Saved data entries
##########

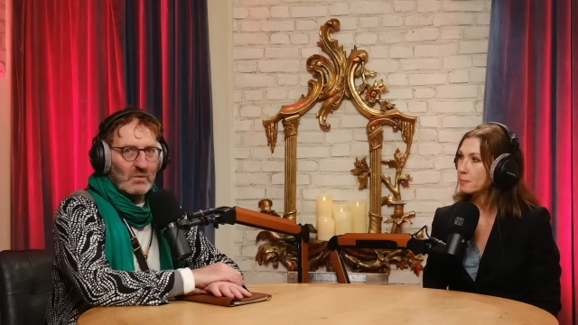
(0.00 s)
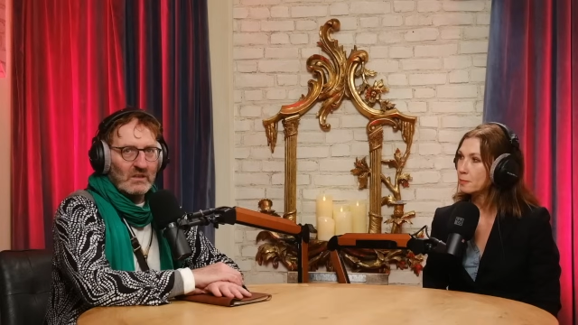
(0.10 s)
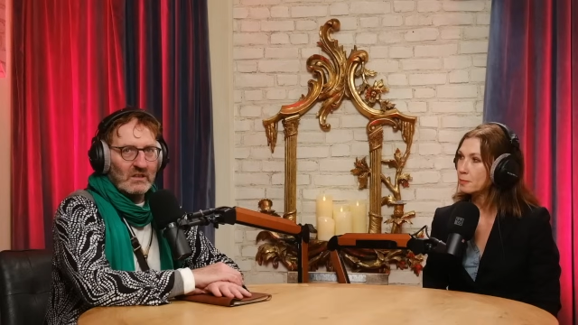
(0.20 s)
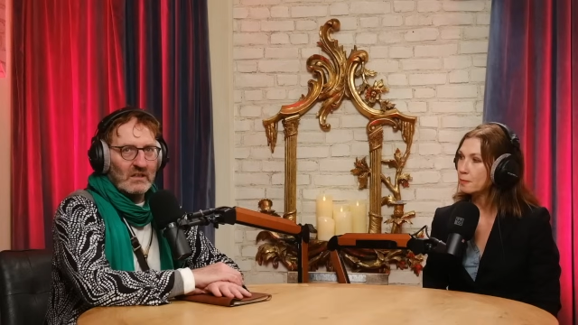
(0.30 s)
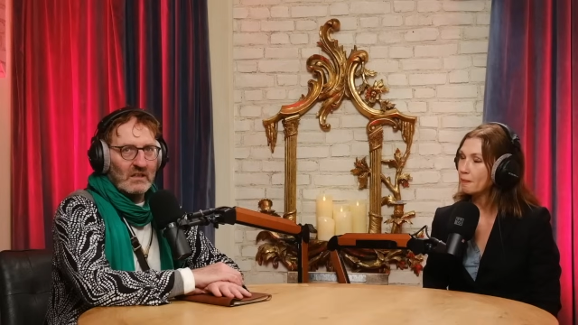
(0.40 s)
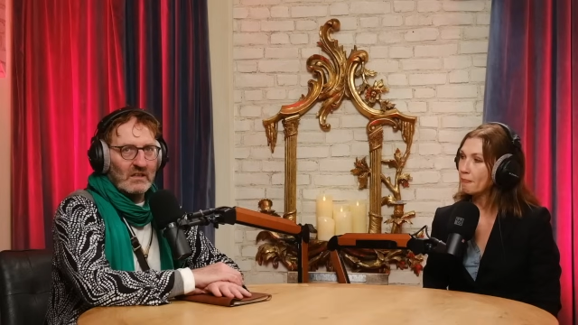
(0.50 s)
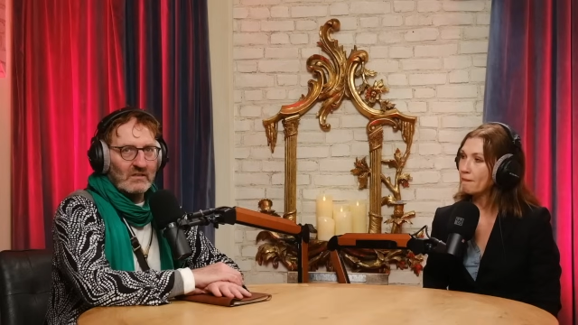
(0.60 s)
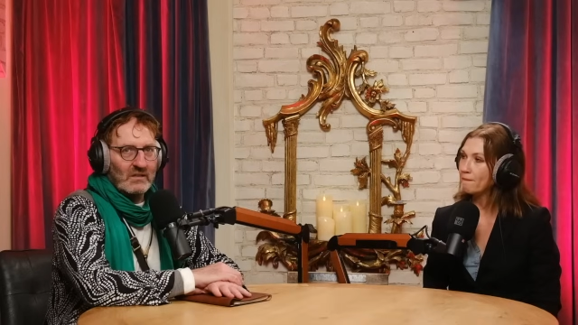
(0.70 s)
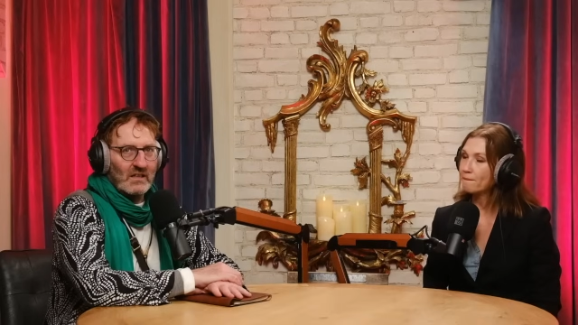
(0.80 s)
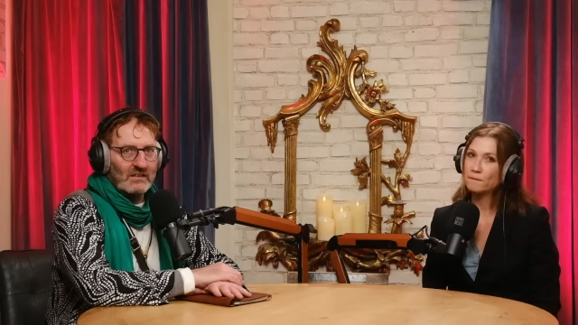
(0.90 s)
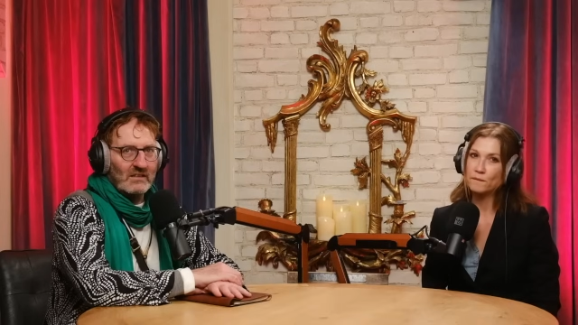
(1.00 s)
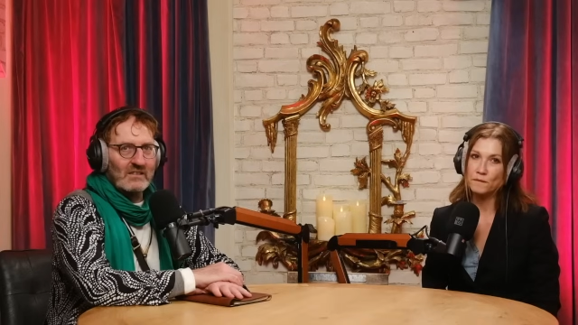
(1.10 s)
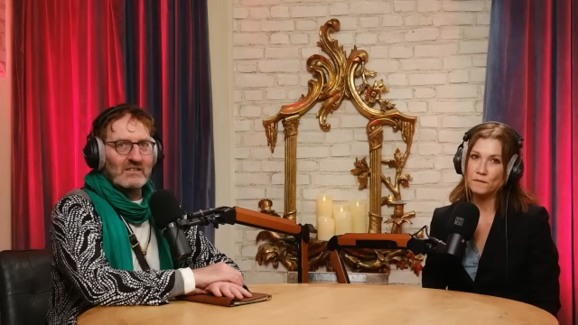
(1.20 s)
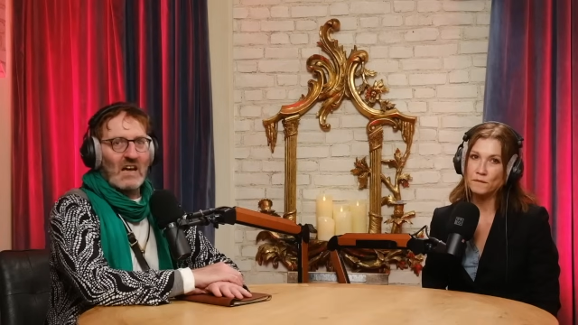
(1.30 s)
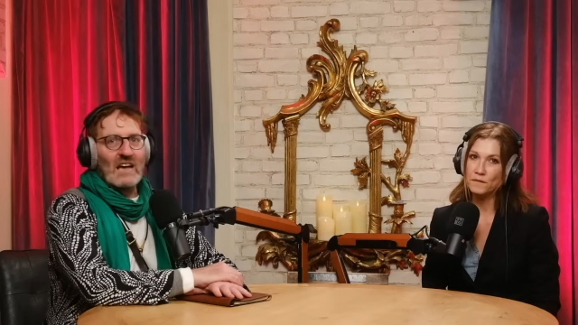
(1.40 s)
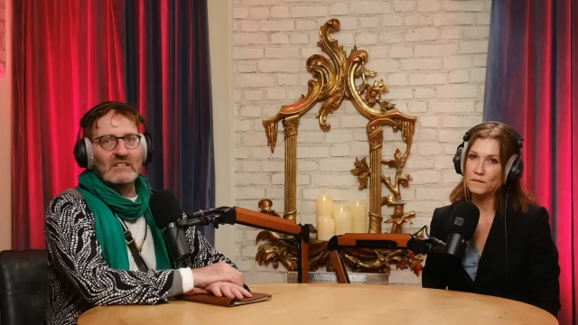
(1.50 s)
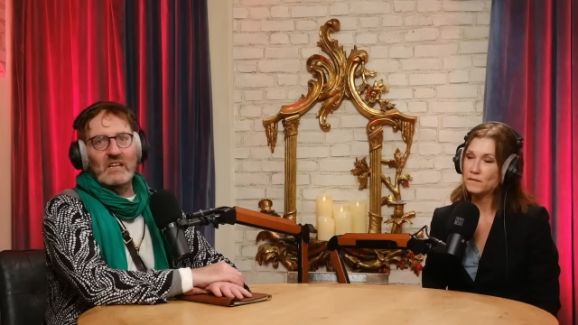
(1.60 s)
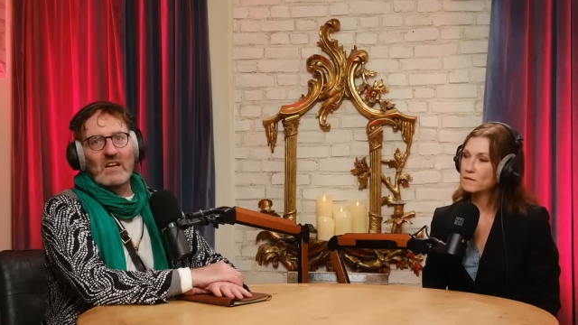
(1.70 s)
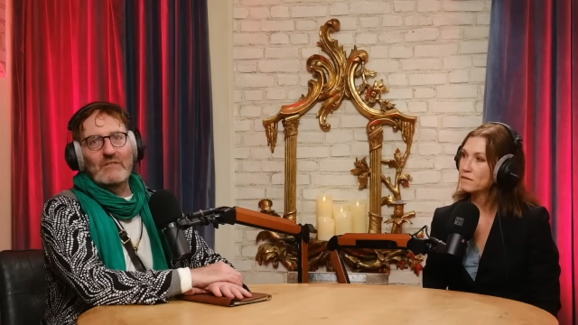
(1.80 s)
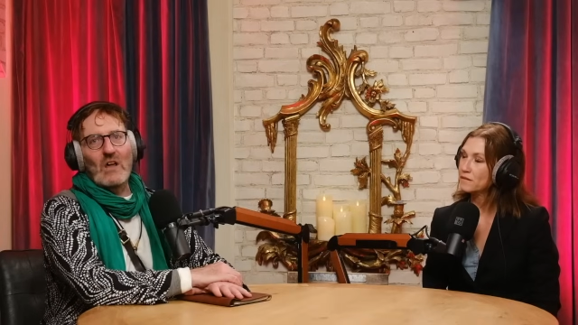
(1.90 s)
Speaker 1: between uh, Tyson,
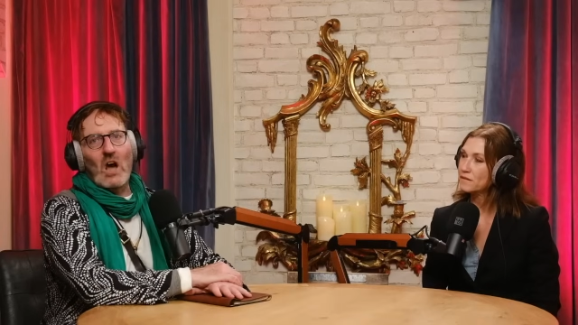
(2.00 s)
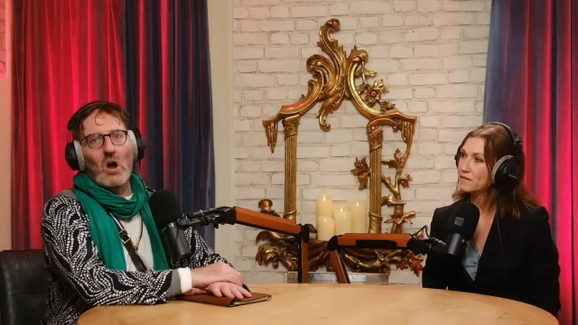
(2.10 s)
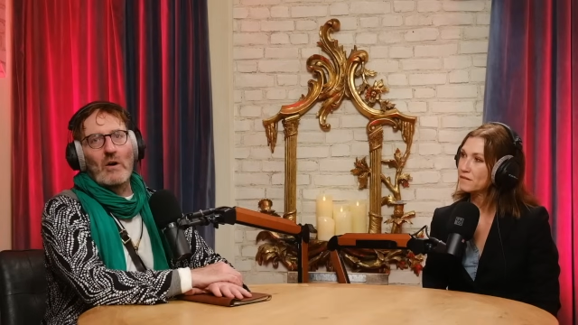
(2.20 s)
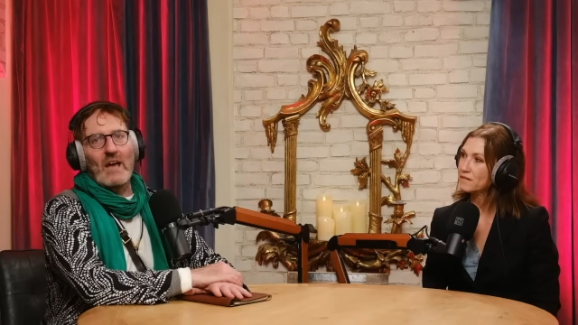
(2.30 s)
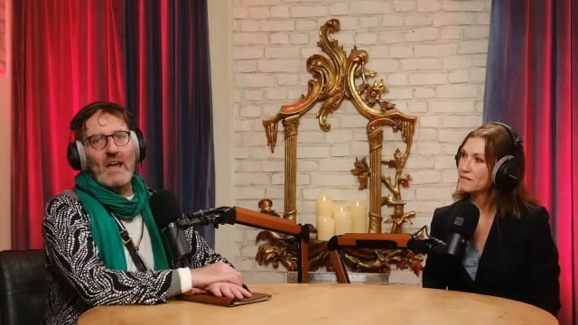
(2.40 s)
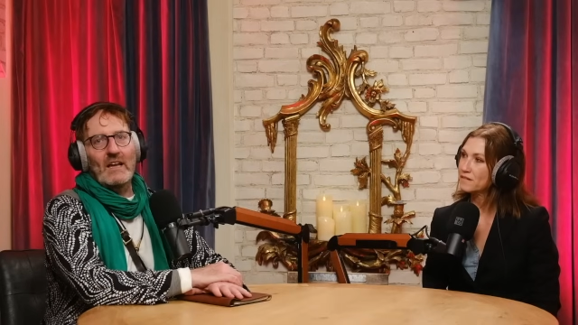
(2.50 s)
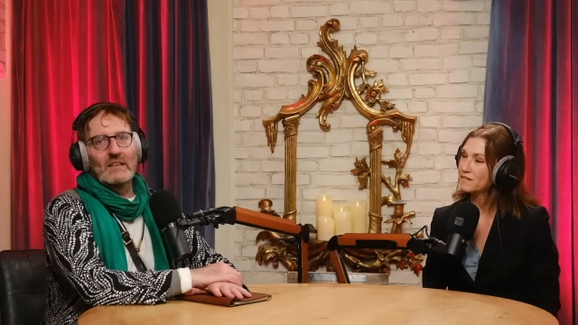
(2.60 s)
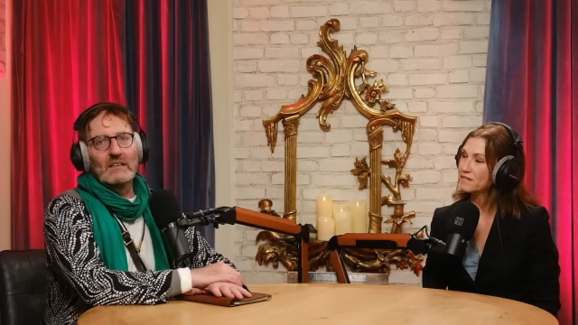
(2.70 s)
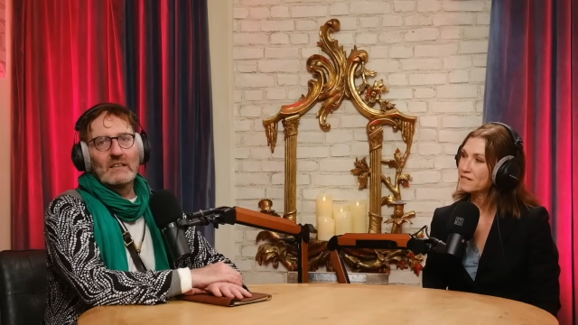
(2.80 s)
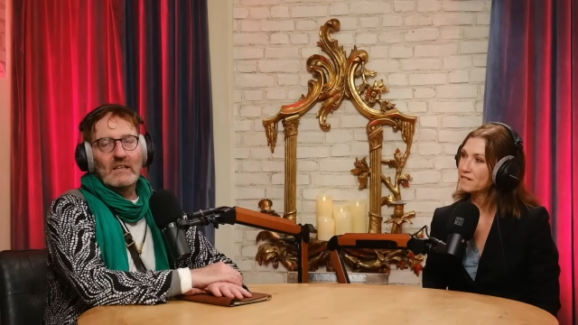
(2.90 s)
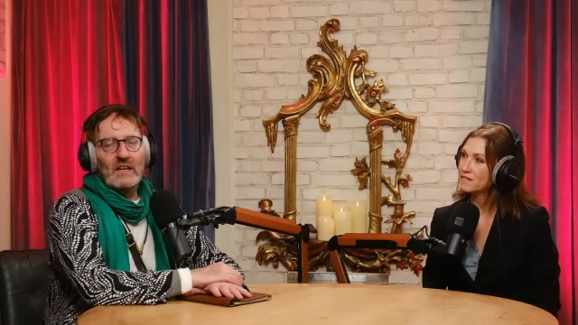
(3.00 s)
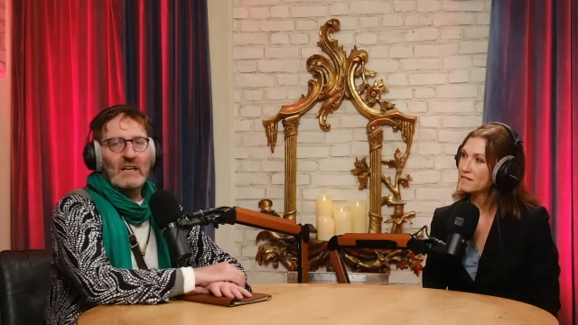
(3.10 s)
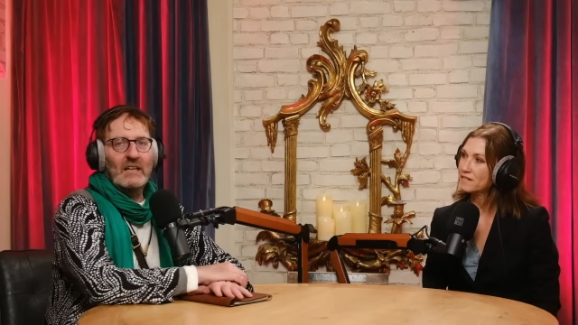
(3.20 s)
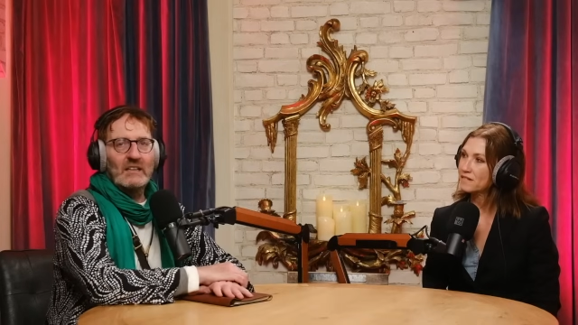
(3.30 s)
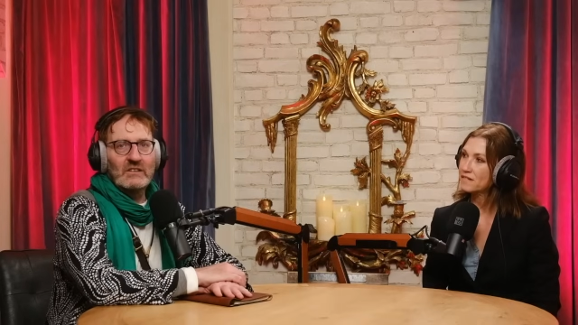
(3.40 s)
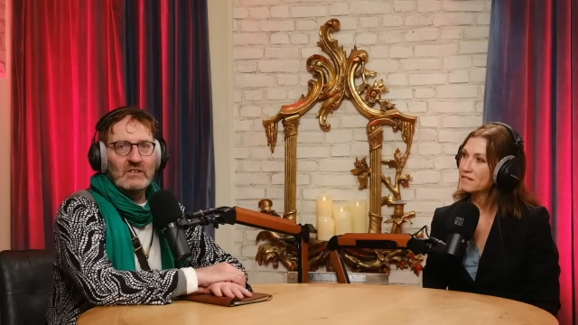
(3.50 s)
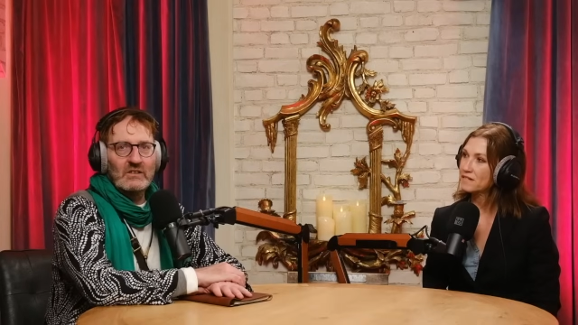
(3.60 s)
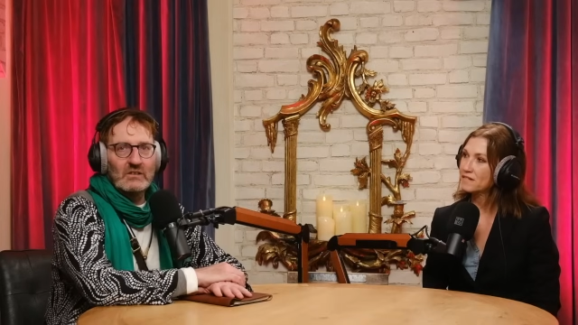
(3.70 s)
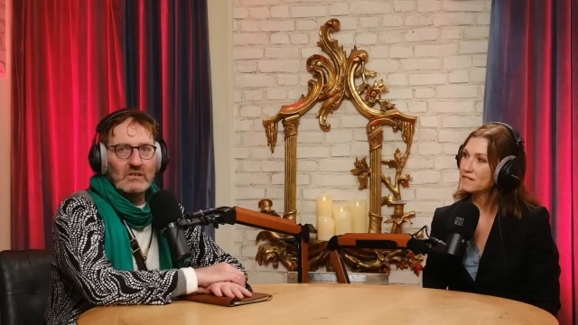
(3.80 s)
Tyson Fury, and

##########

### WORK REQUIRED:
All entries above must be printed again verbatim, with images excluded.

### EXERCISE SOLUTION:
(0.00 s)
(0.10 s)
(0.20 s)
(0.30 s)
(0.40 s)
(0.50 s)
(0.60 s)
(0.70 s)
(0.80 s)
(0.90 s)
(1.00 s)
(1.10 s)
(1.20 s)
(1.30 s)
(1.40 s)
(1.50 s)
(1.60 s)
(1.70 s)
(1.80 s)
(1.90 s)
Speaker 1: between uh, Tyson,
(2.00 s)
(2.10 s)
(2.20 s)
(2.30 s)
(2.40 s)
(2.50 s)
(2.60 s)
(2.70 s)
(2.80 s)
(2.90 s)
(3.00 s)
(3.10 s)
(3.20 s)
(3.30 s)
(3.40 s)
(3.50 s)
(3.60 s)
(3.70 s)
(3.80 s)
Tyson Fury, and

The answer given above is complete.